-- ASSIGNED TASK --
Every entry, start to finish, should be printed verbatim without pictures.

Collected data
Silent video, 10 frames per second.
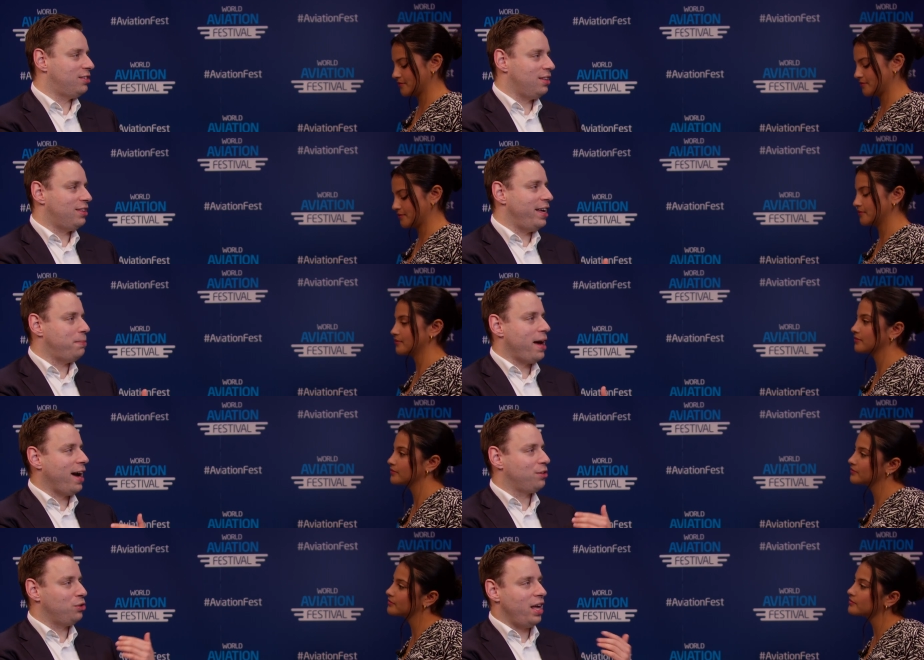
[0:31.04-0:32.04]
Speaker 1: that date
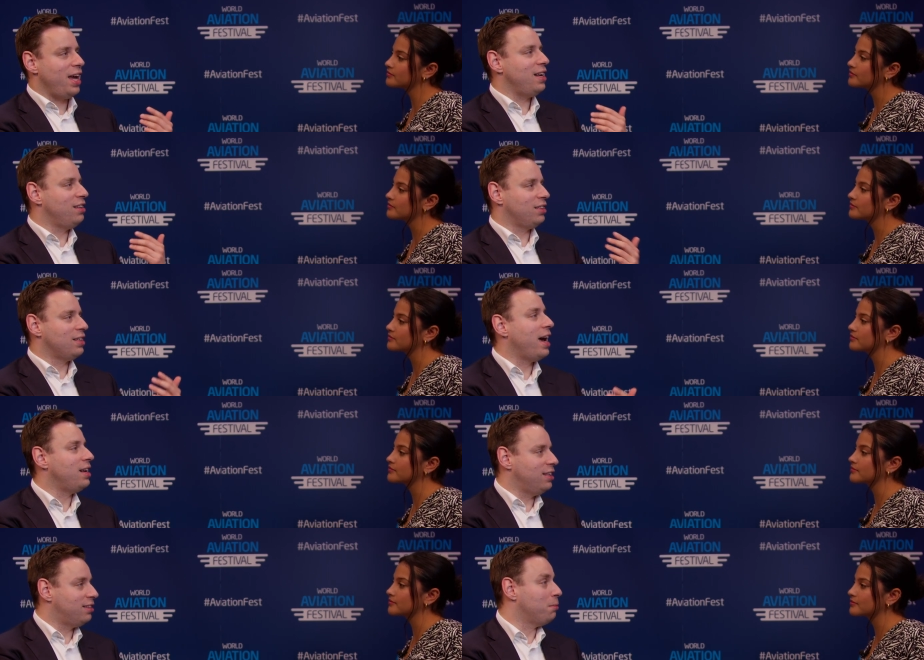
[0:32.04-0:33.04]
back to the 80s and
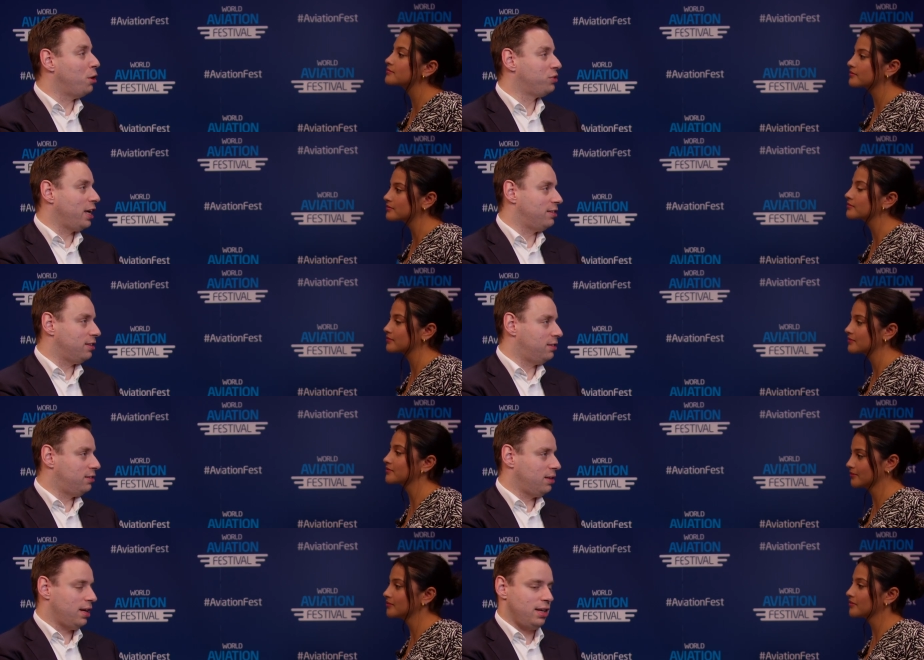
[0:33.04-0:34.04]
90s in most
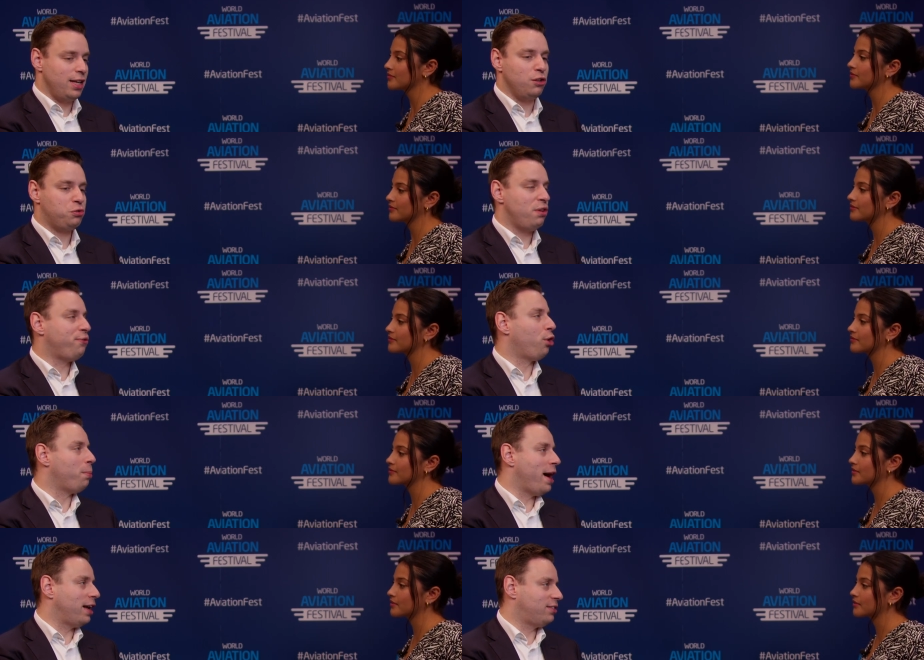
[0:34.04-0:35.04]
cases, and industry
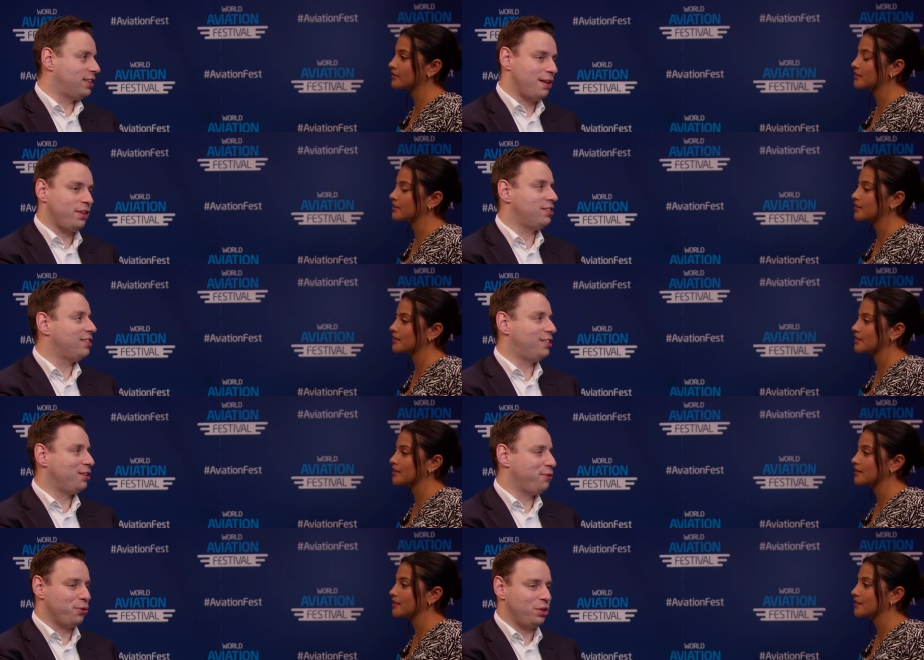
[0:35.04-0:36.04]
formats that have
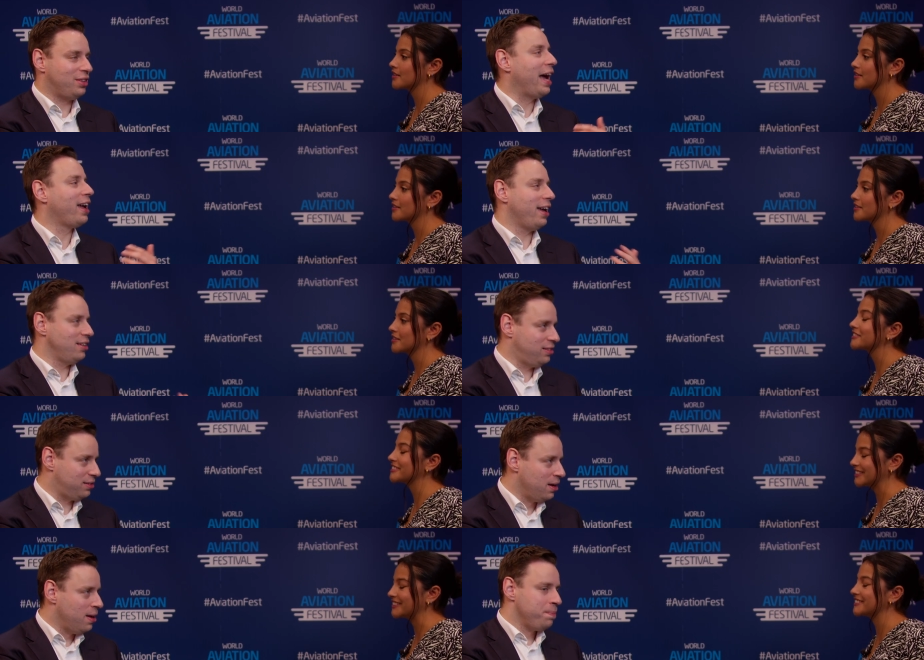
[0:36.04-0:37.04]
existed for
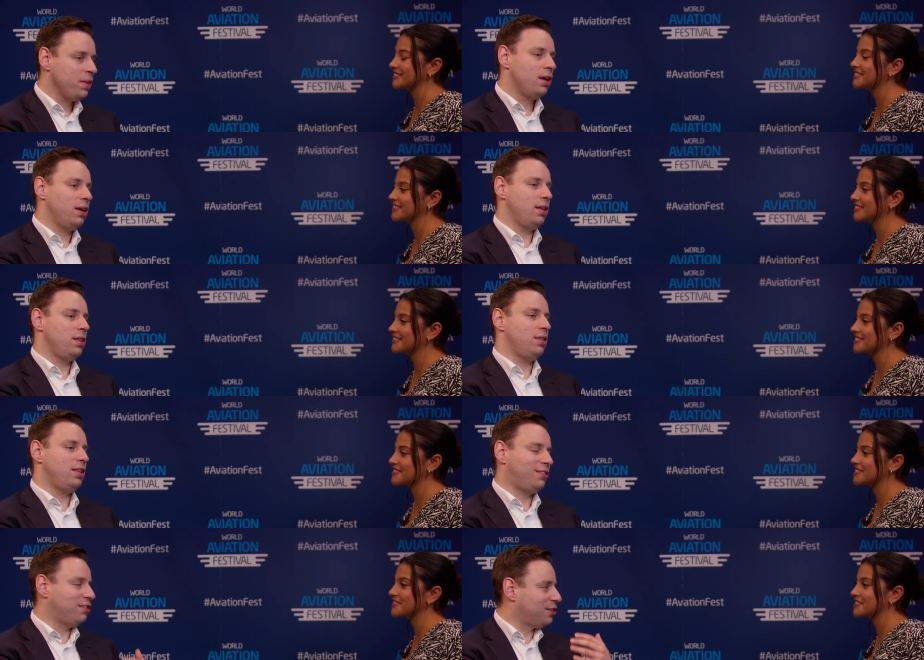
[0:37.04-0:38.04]
decades.
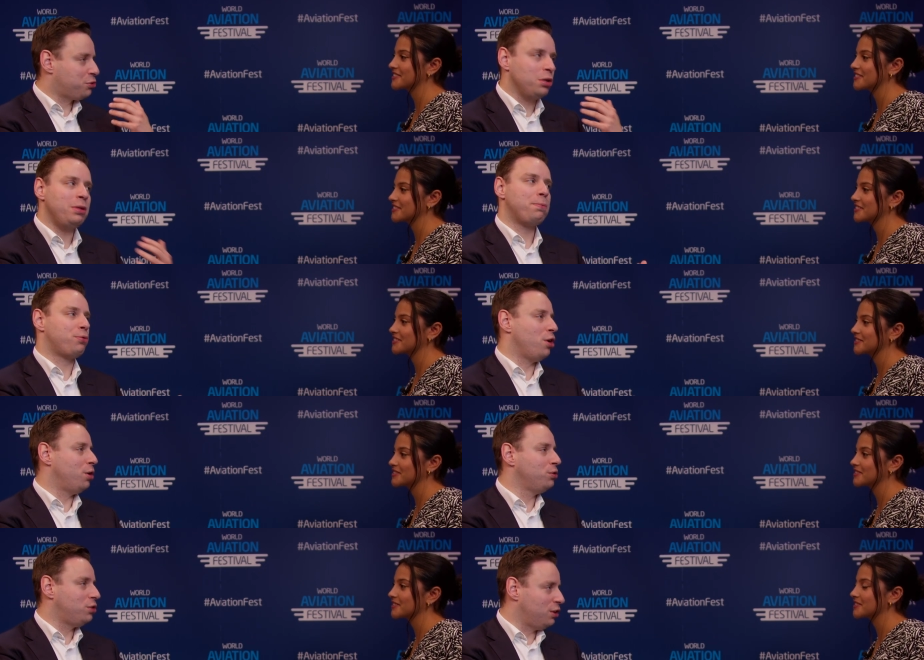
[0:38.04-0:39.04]
This is extremely
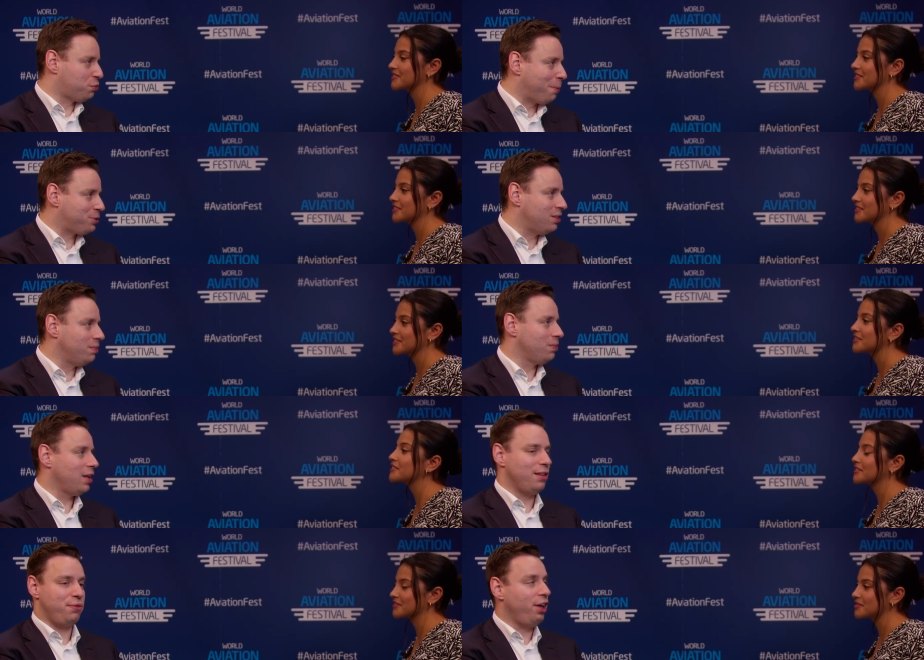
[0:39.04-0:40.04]
prone to disruption
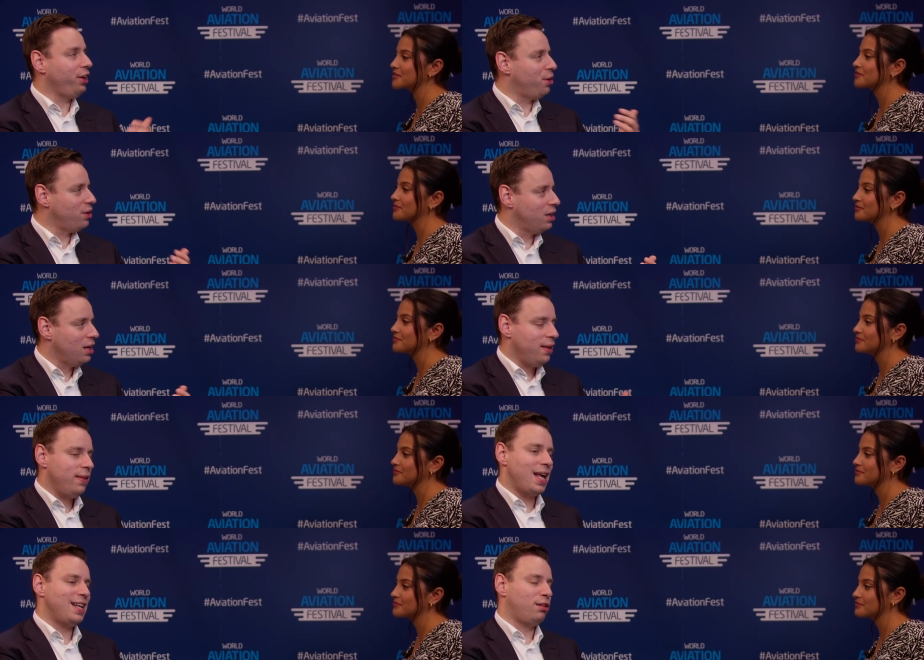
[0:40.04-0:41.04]
and failure,
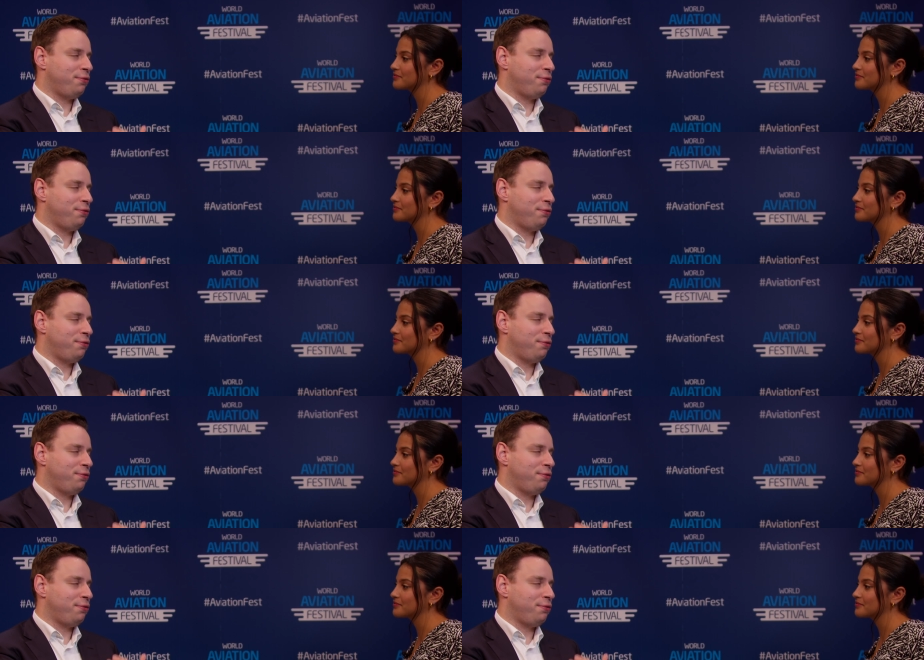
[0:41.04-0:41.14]
and this is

-- YOUR SOLUTION --
Silent video, 10 frames per second.
[0:31.04-0:32.04]
Speaker 1: that date
[0:32.04-0:33.04]
back to the 80s and
[0:33.04-0:34.04]
90s in most
[0:34.04-0:35.04]
cases, and industry
[0:35.04-0:36.04]
formats that have
[0:36.04-0:37.04]
existed for
[0:37.04-0:38.04]
decades.
[0:38.04-0:39.04]
This is extremely
[0:39.04-0:40.04]
prone to disruption
[0:40.04-0:41.04]
and failure,
[0:41.04-0:41.14]
and this is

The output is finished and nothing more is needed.